[Exercise]
With pictures omitted, restate the data word for word.

Exercise materials START

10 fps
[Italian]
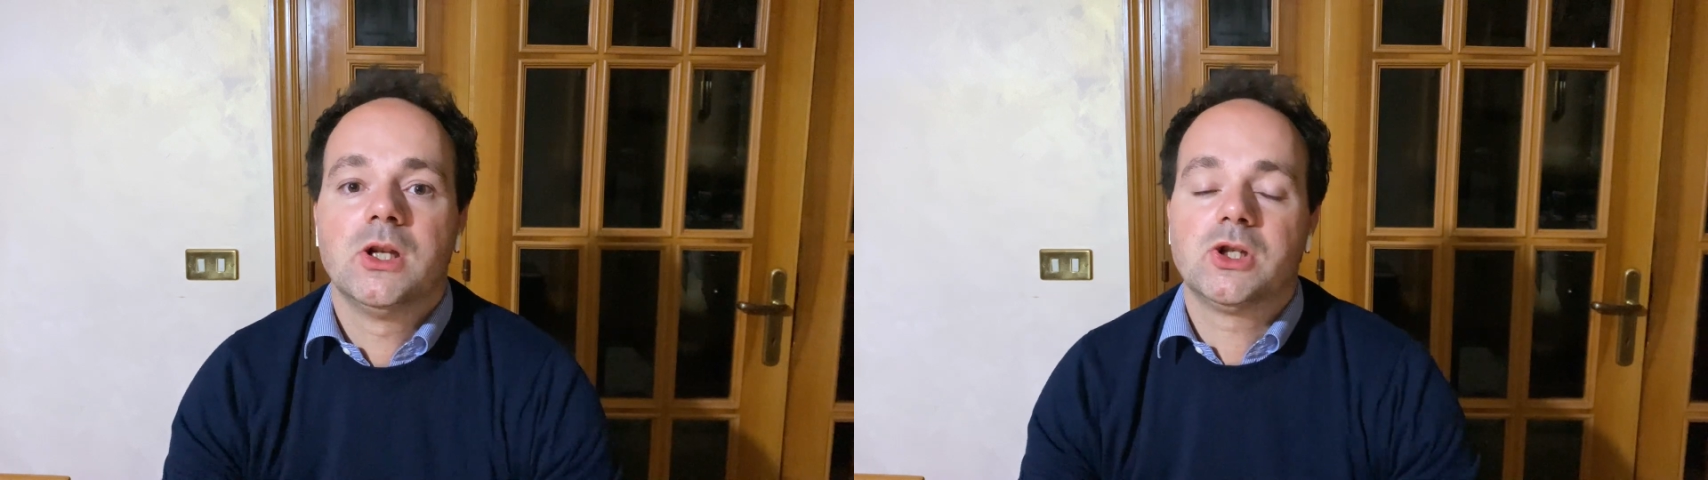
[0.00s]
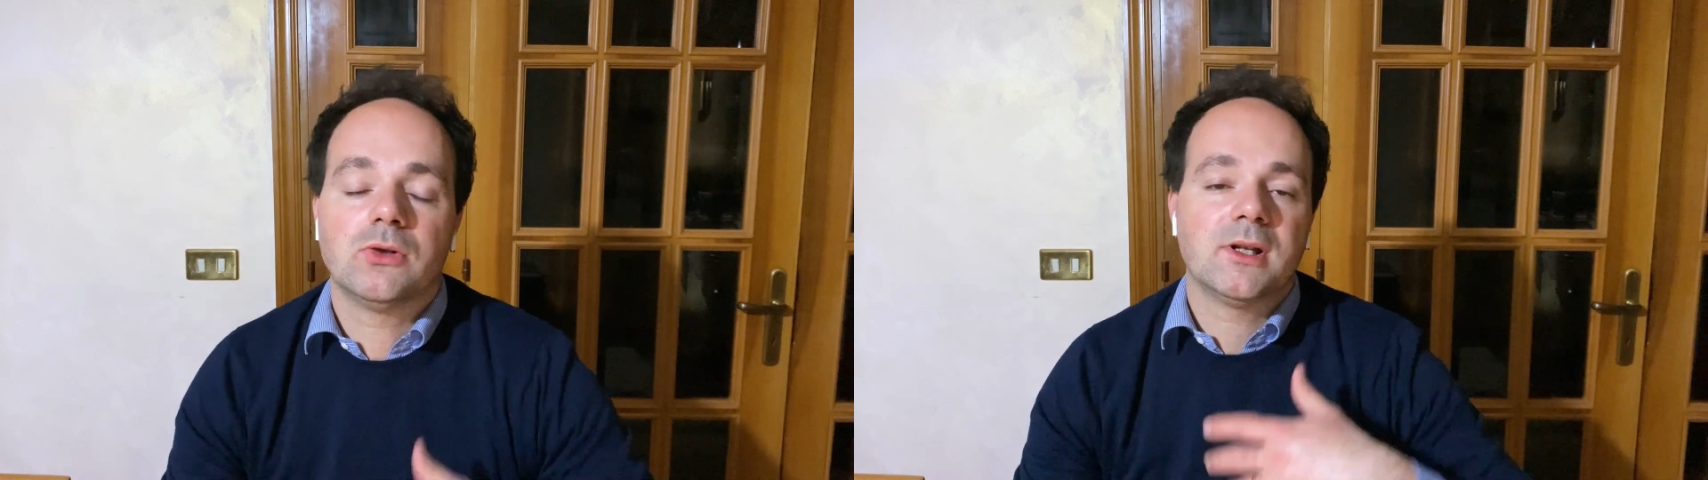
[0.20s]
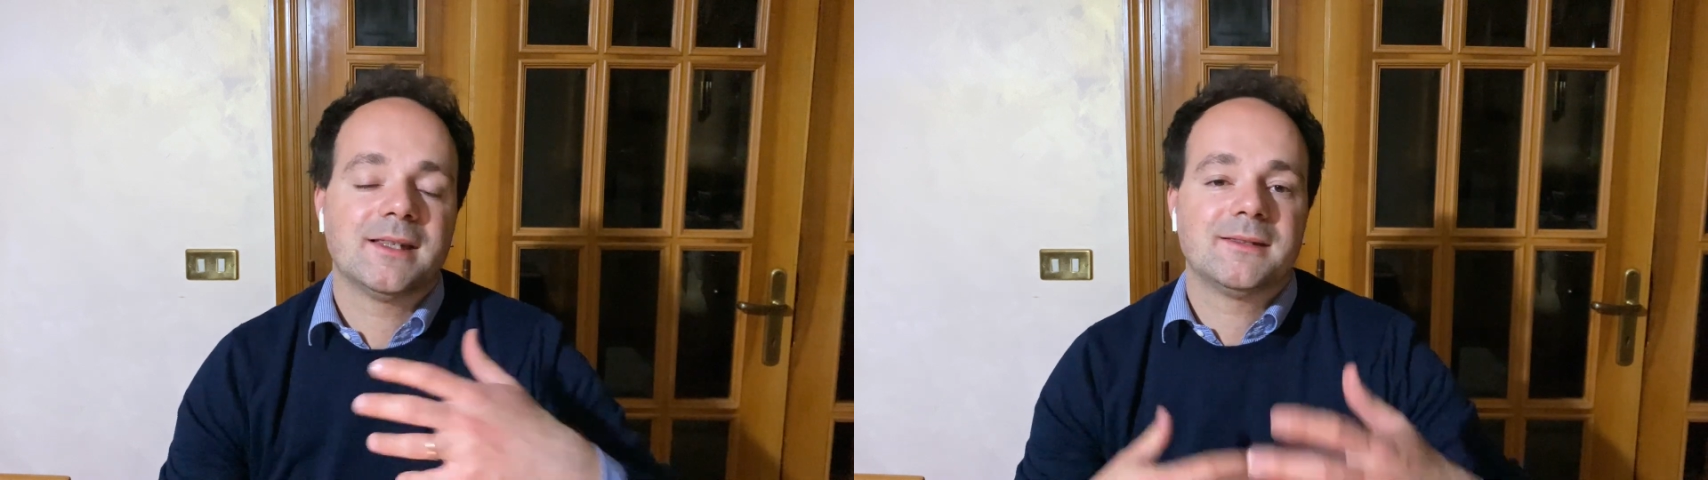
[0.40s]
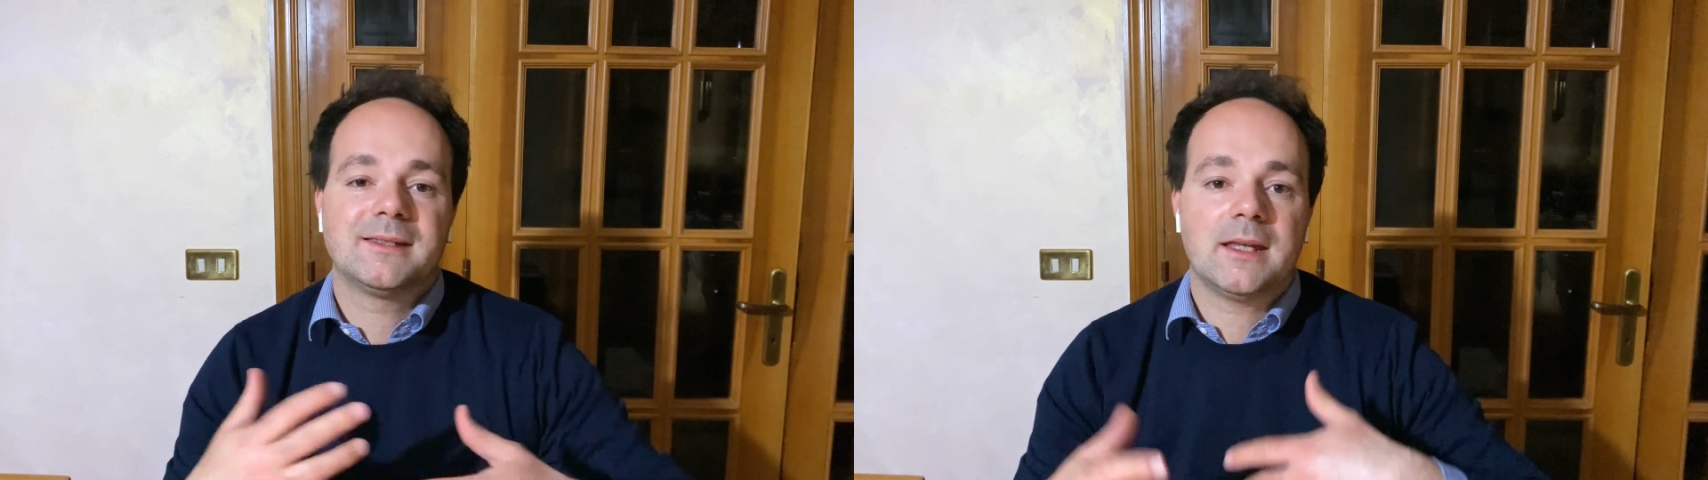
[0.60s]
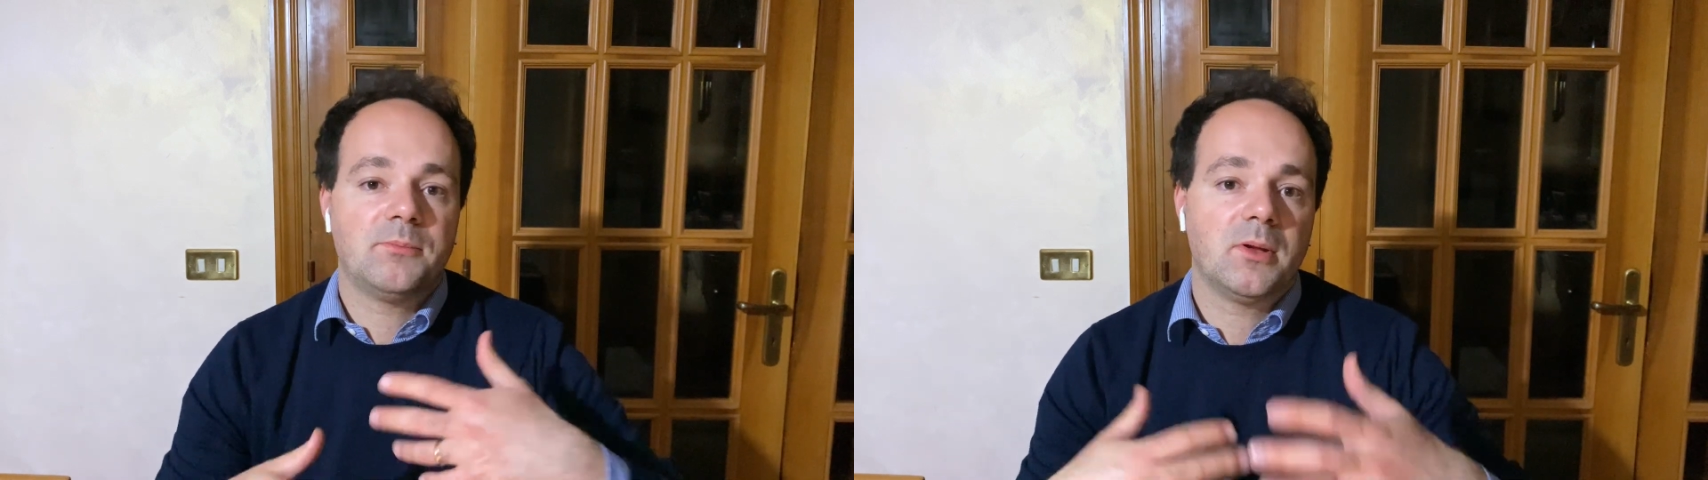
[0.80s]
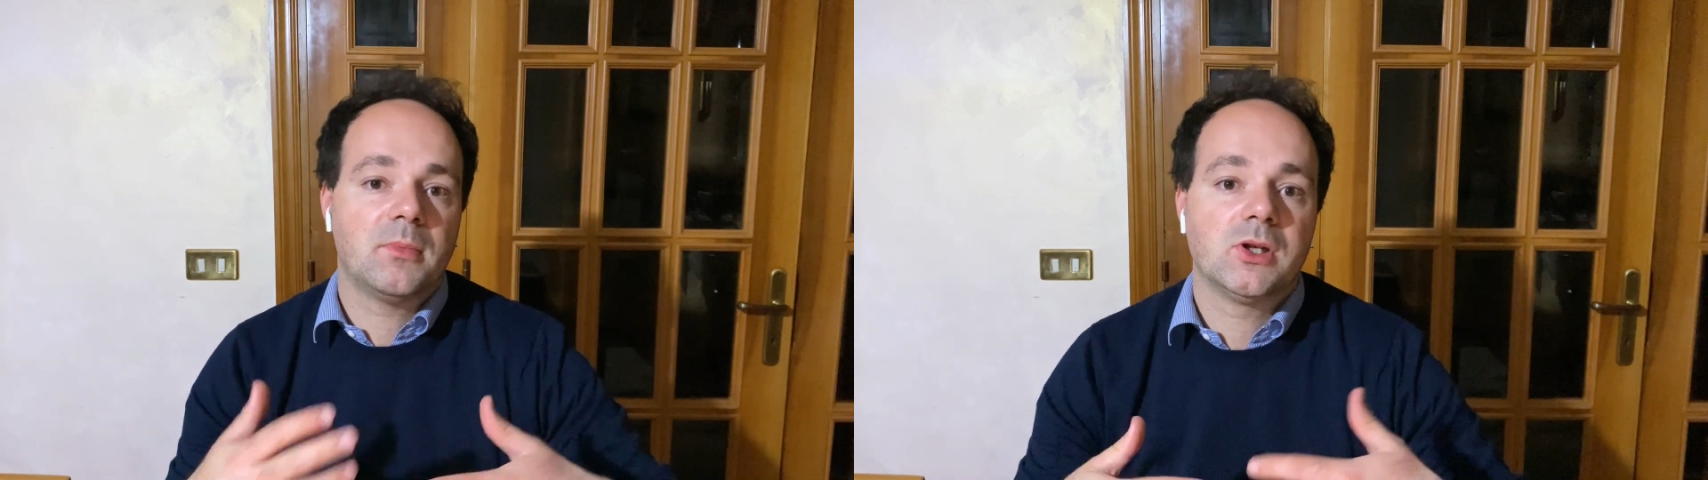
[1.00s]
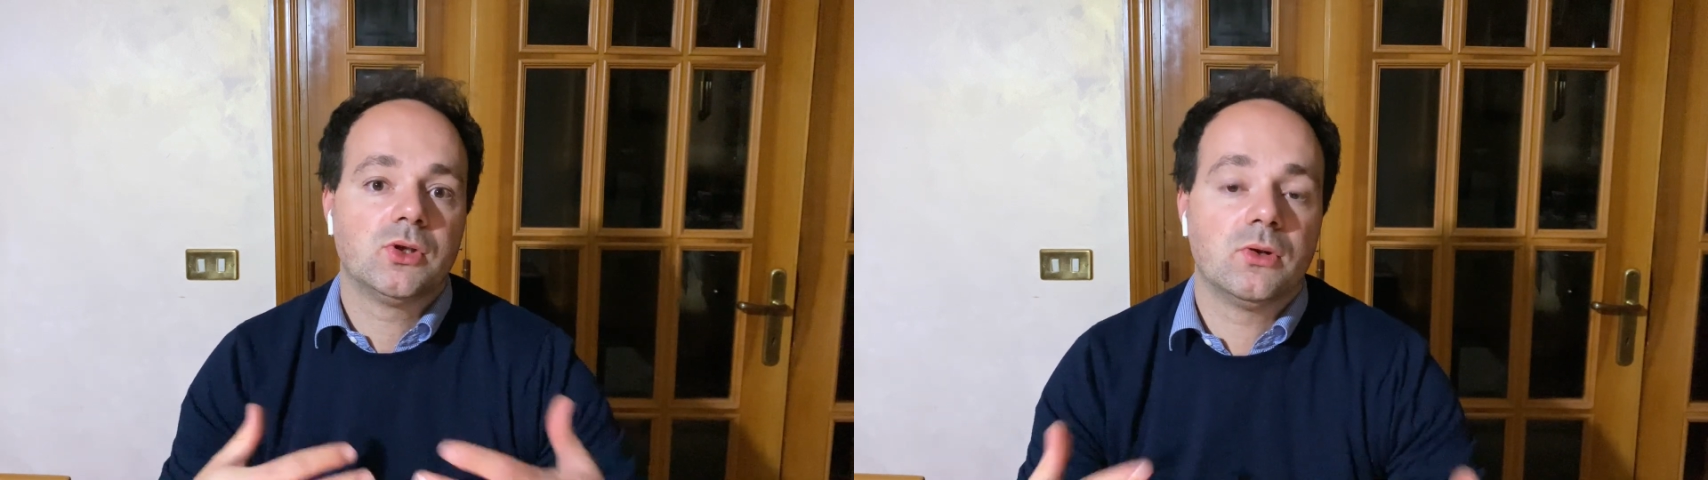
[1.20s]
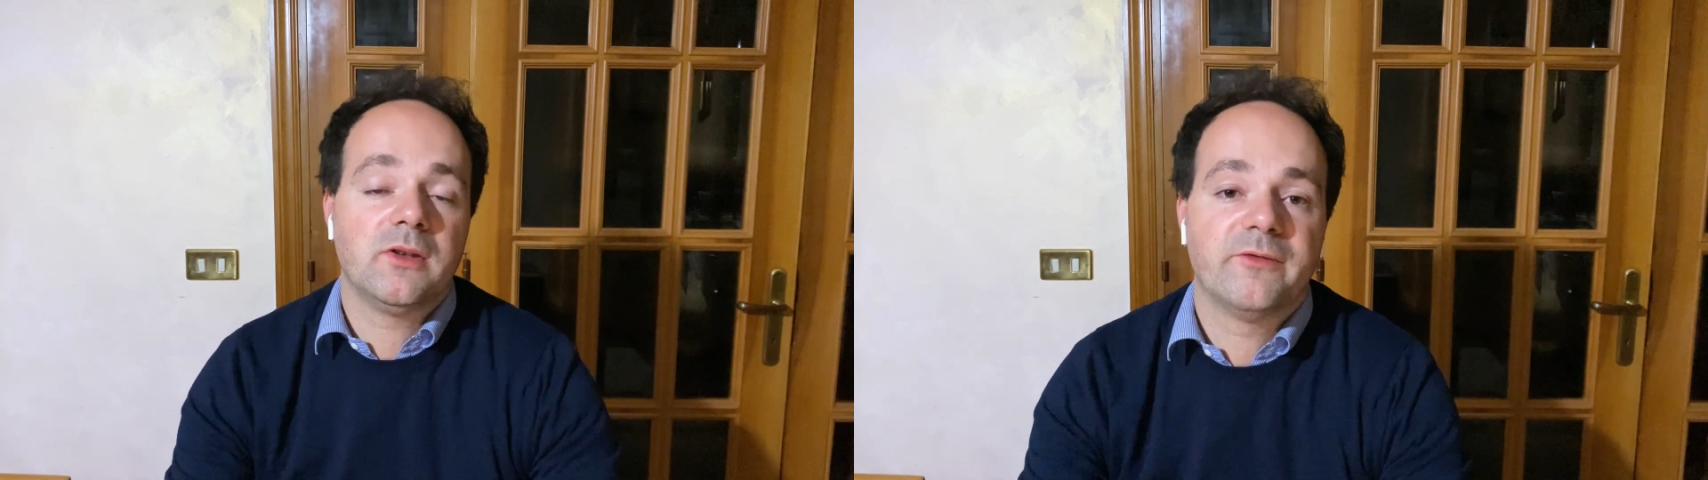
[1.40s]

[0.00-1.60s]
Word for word: c'è una sempre maggiore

Exercise materials END

[Answer]
10 fps
[Italian]
[0.00s]
[0.20s]
[0.40s]
[0.60s]
[0.80s]
[1.00s]
[1.20s]
[1.40s]

[0.00-1.60s]
Word for word: c'è una sempre maggiore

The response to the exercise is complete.